Altán Networks is one of the largest telecommunications conglomerates in North America. Securing the S/4HANA® System is mission-critical to reach the company’s business objectives: To cover at least 92,2% of the Mexican country with 4.5G services.
Altán Networks have various external service providers who host and manage the existing SAP environment. The responsibility to safeguard critical applications like SAP was non-negotiable for José Márquez, CISO (Chief Information Security Officer) of Altán Networks. Due to his career path he has an advanced understanding of both SAP and cybersecurity. Understanding the existing attack surface in SAP and establishing an effective security strategy covering people, processes, and technology was the challenge ahead.
Aligning the SAP and security team to gain a common understanding of responsibilities and required skills is fundamental to implementing a security strategy. By applying the NO MONKEY Security Matrix in technical assessments and subsequent workshops, we identify security white spots and critical vulnerabilities in a comprehensive way aligned with the SAP Security Maturity Model. Thus the management of findings is approached collaboratively by identifying and addressing their root causes.
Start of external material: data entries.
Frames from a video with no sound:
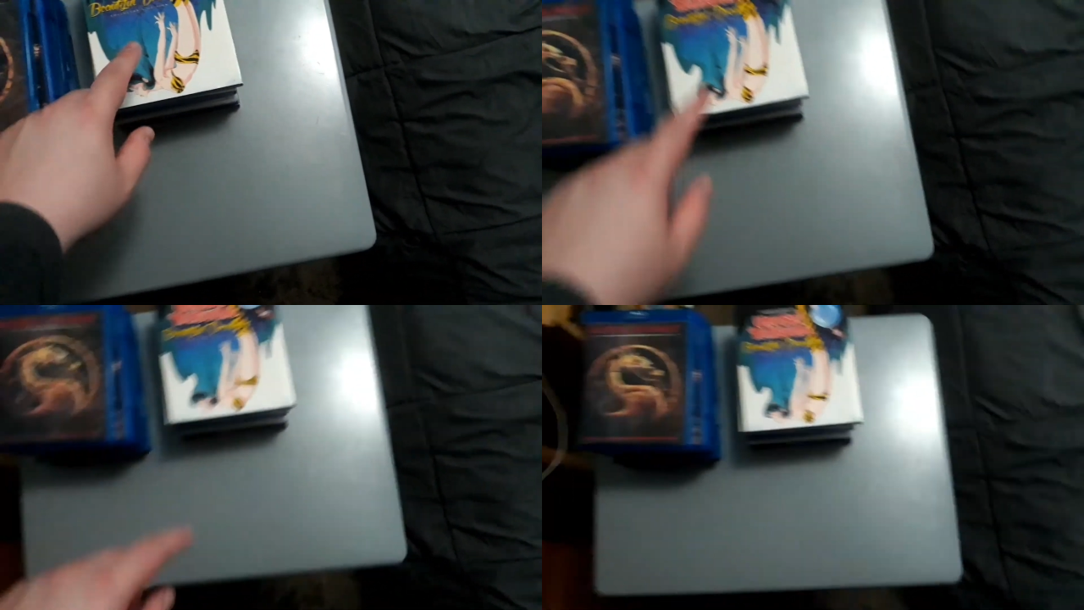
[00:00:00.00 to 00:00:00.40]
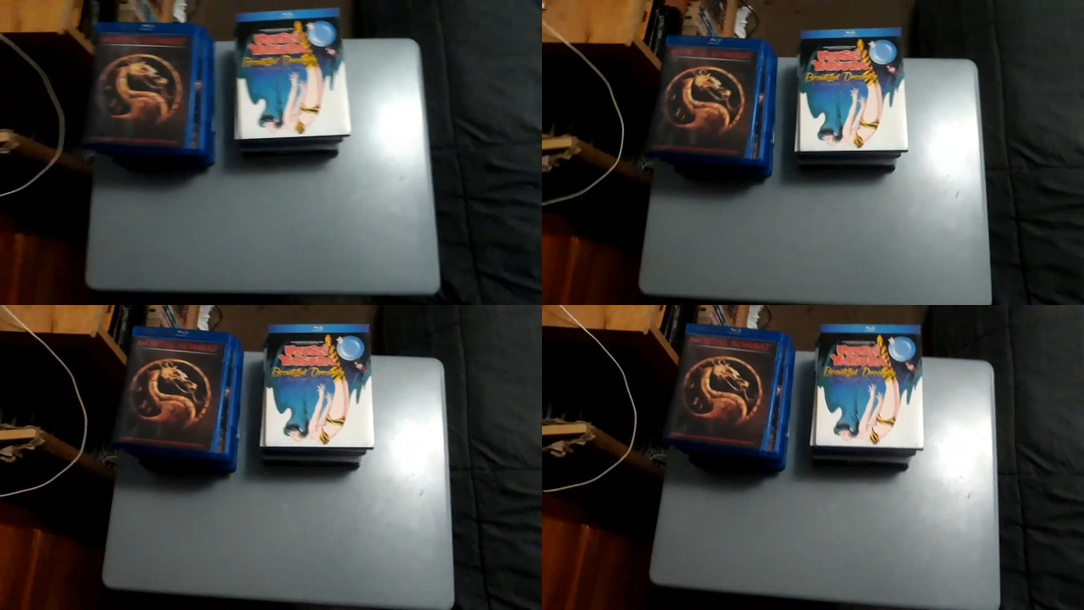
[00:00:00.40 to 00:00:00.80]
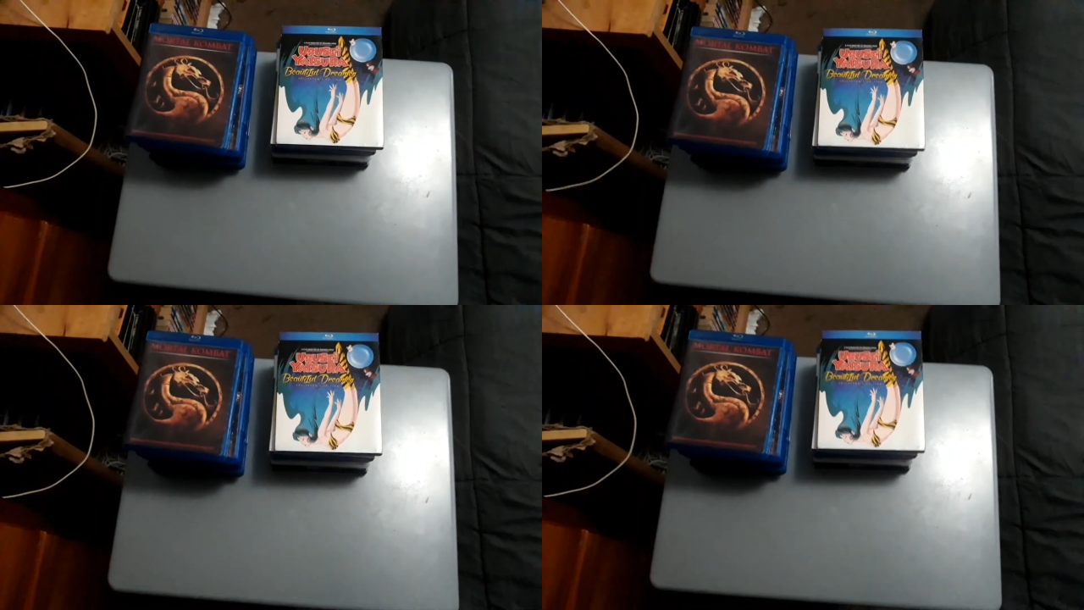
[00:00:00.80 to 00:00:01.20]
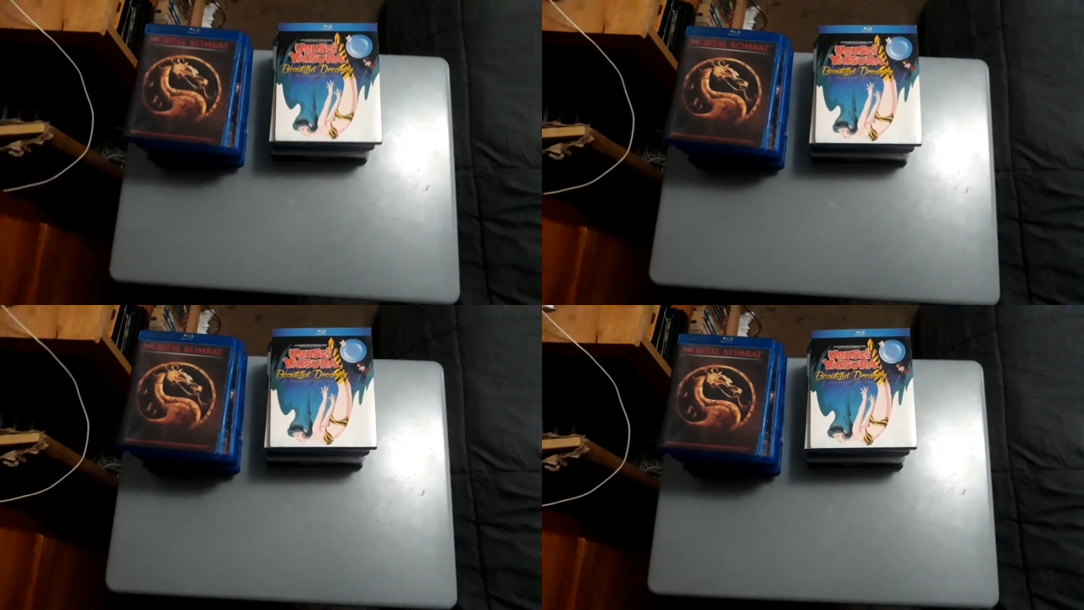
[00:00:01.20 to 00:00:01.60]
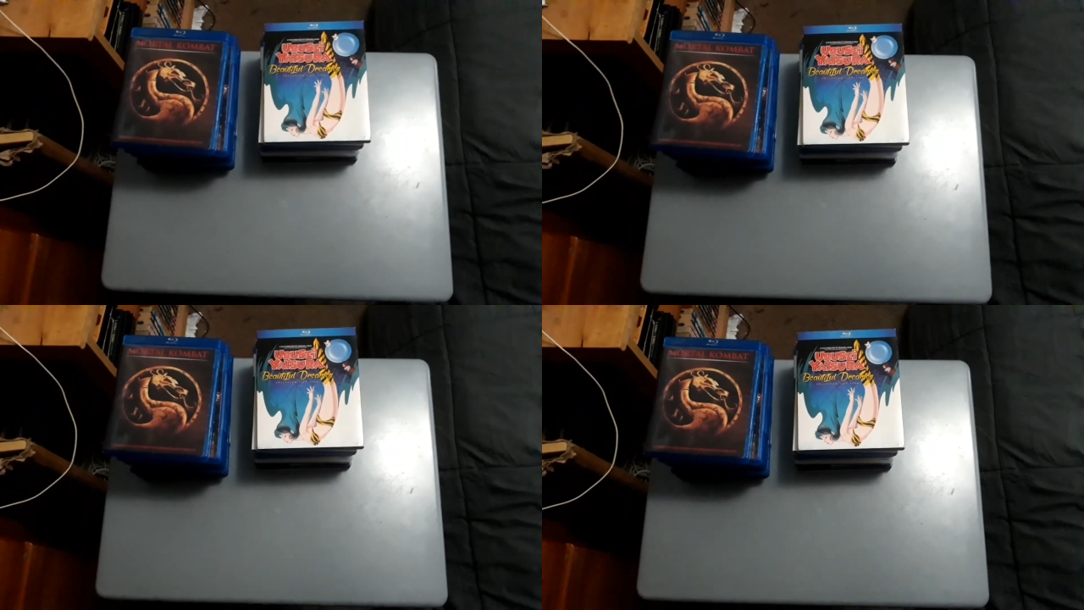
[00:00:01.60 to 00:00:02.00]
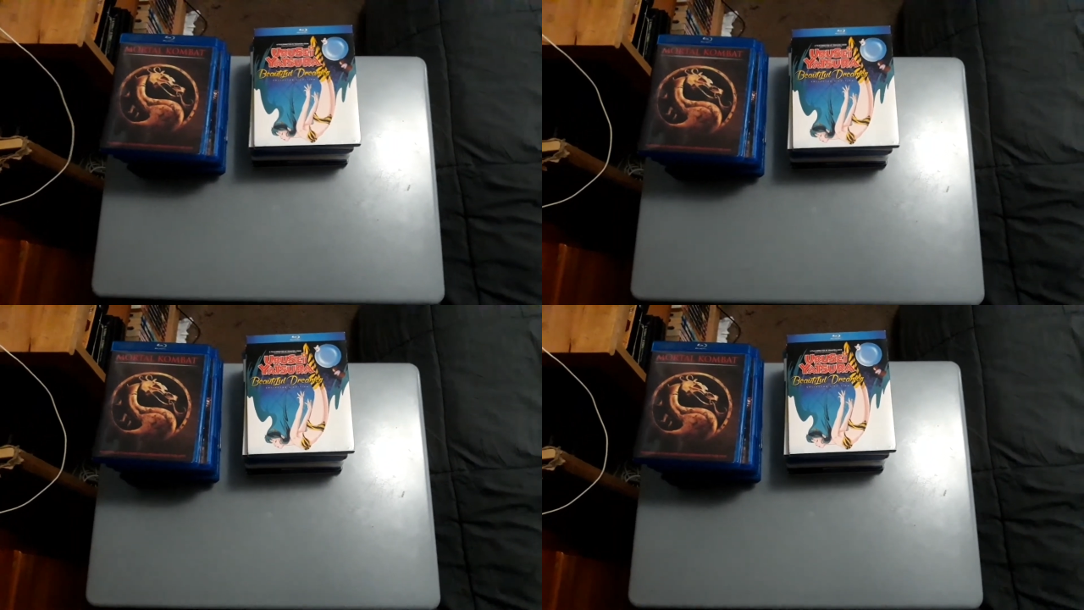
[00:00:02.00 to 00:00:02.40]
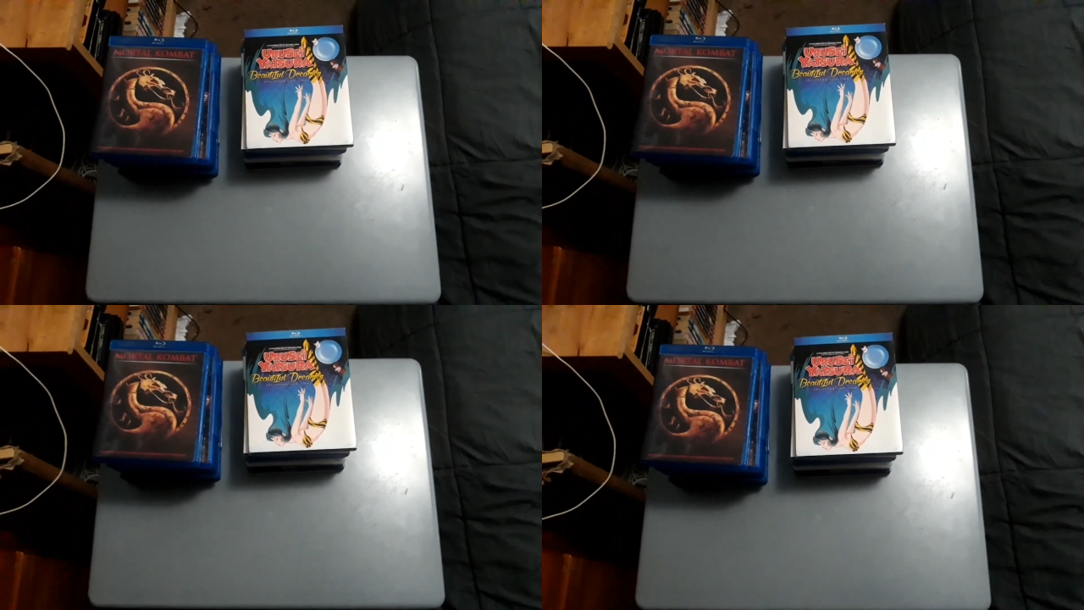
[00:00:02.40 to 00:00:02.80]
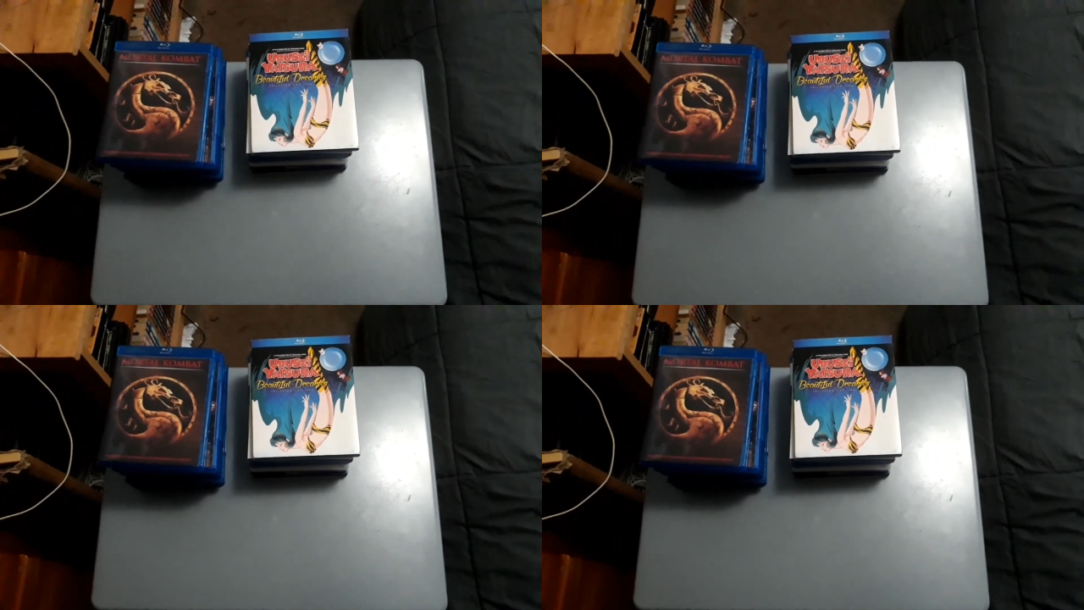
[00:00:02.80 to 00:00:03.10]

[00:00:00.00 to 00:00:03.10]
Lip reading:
No face is visible, so there are no lips to read.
Customising an SAP assessment around the business requirements and objectives of Altán Networks enabled us to provide a holistic overview of the different pain points around their SAP environment. While other service providers might concentrate on protecting the technology of SAP alone, we ensured that all the critical assets (people, process, and technology) are included. Our holistic approach didn’t only stop there but also made sure that a continuous protection plan was provided and aligned with the entire organisation’s security objectives and requirements.